Suggested Beer Pairing: Hefeweizen, Pilsner, Lager, Belgian Whites

Ingredients:

  • 1 large carrot ($0.99/lb)
  • 1 head radicchio (about $2.99/each)
  • 3 bulbs Belgian endive ($3.99/lb)
  • 3 medium oranges ($2.99/lb)
  • 1 1/2 TBSP spicy brown mustard ($1.99/12 oz)
  • 1 TBSP honey ($4.39/12 oz)
  • 1/4 C extra virgin olive oil ($9.99/32 oz)
  • 3 TBSP balsamic vinegar (about $6/17 oz bottle)
  • 1 small shallot (about $3.99/lb)
  • Salt
  • Pepper

Vinaigrette Preparation:

  • Peel and dice the shallot and toss it in your small bowl. Add the mustard, honey, vinegar and olive oil and whisk everything together.

Try experimenting with lemon or orange-infused olive oils to add an extra dimension of flavor.

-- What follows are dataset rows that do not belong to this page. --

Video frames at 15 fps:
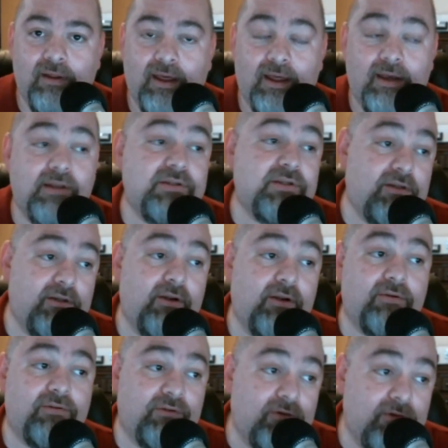And it's
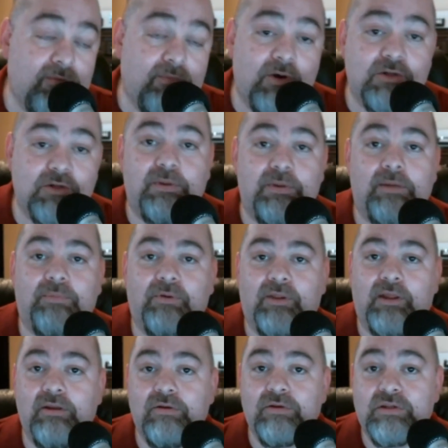clear to most people
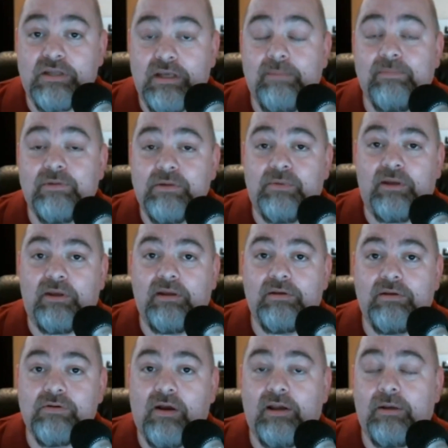that you seem to be
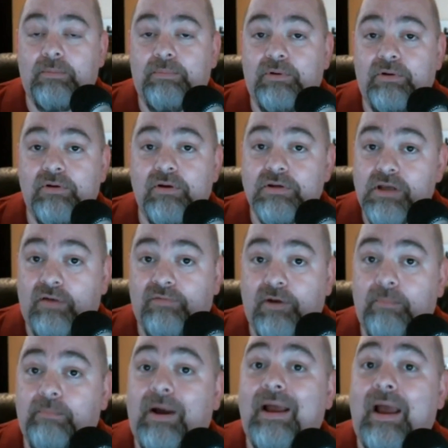trying to pull yourself
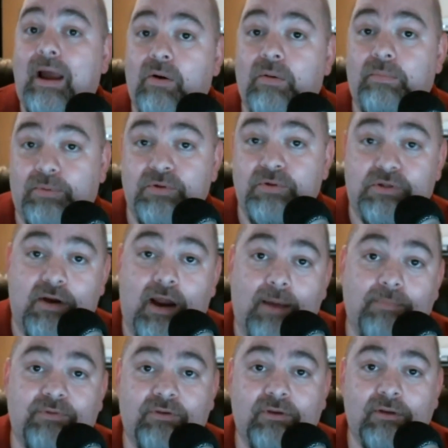up by our
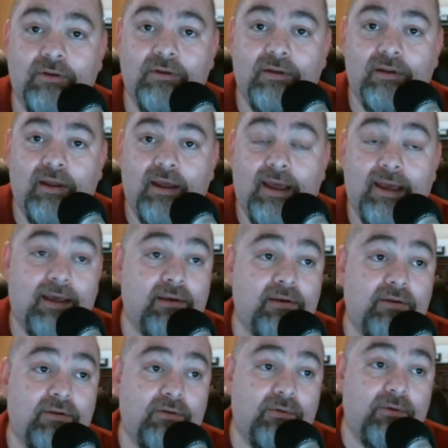bootstraps. And
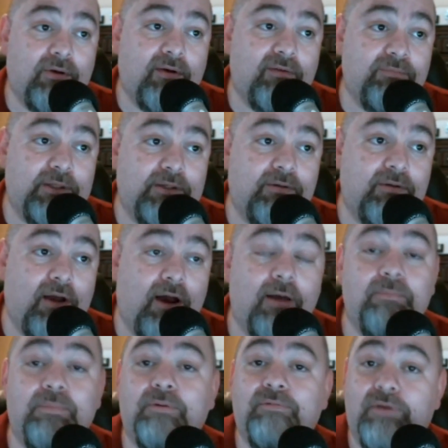you have been
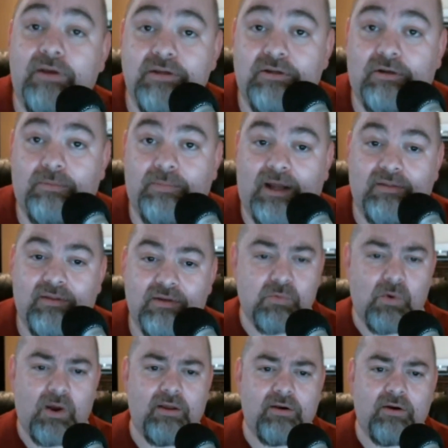unprofessional about this.
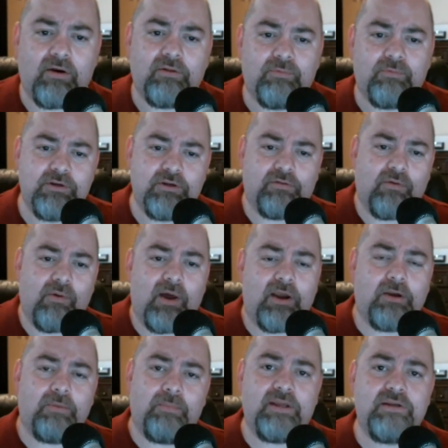Why on earth would you throw out
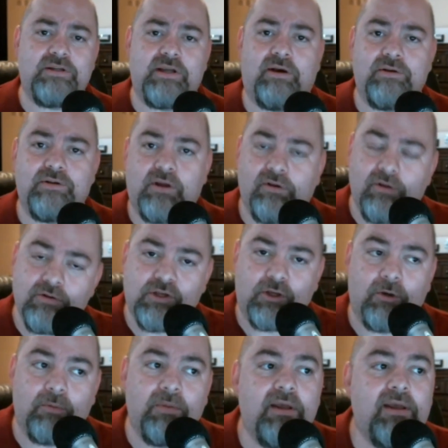a debate challenge on
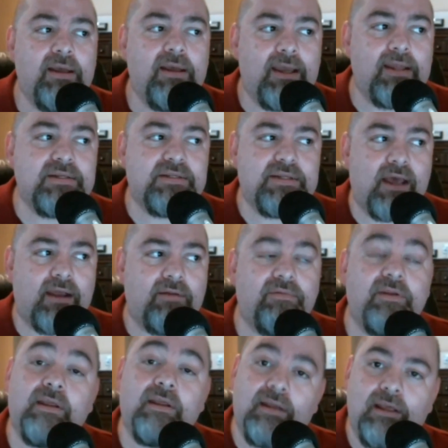YouTube instead of
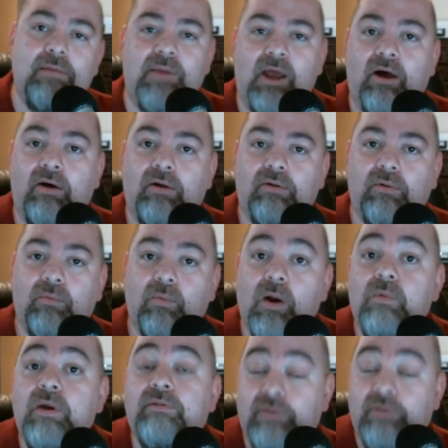in email where
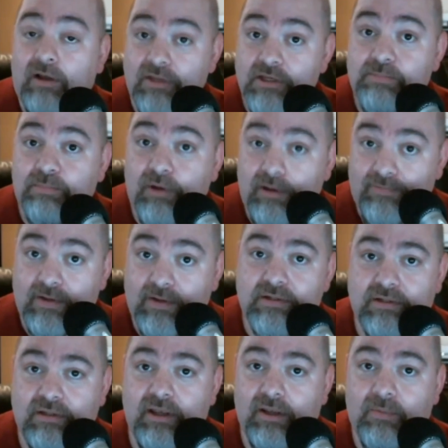we've done this
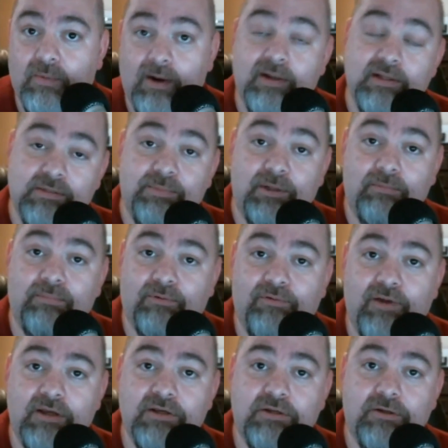previously, where it's been
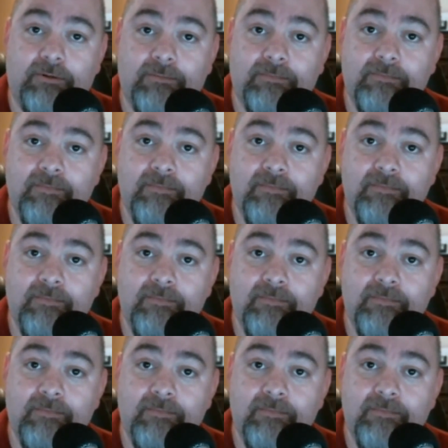professional?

  • Give it a taste and add a little salt and pepper to make it sing. Keep it in a separate bowl and let everyone dress their own salad.

Salad Preparation:

  • This being a salad and all, the preparation will be pretty simple. Cut the radicchio head in half and remove the core. Cut the halves again and then into 1/2 inch slices and toss them into your colander.
  • Cut the endive in half lengthwise and remove the core from those pieces as well. We kept these in halves but if you want smaller pieces go ahead and quarter these crosswise. Add to the colander, rinse and drain the greens. Once they’ve dried toss them in your bowl.

We like to cut the endive lengthwise to preserve its shape.

  • Peel and wash the carrot then grate it into the bowl with your leafies.
  • Peel the oranges and cut them in half crosswise (across the horizontal center of the fruit). Proceed to separate each of the sections and add them to the veggie bowl. Toss and serve with your dressing.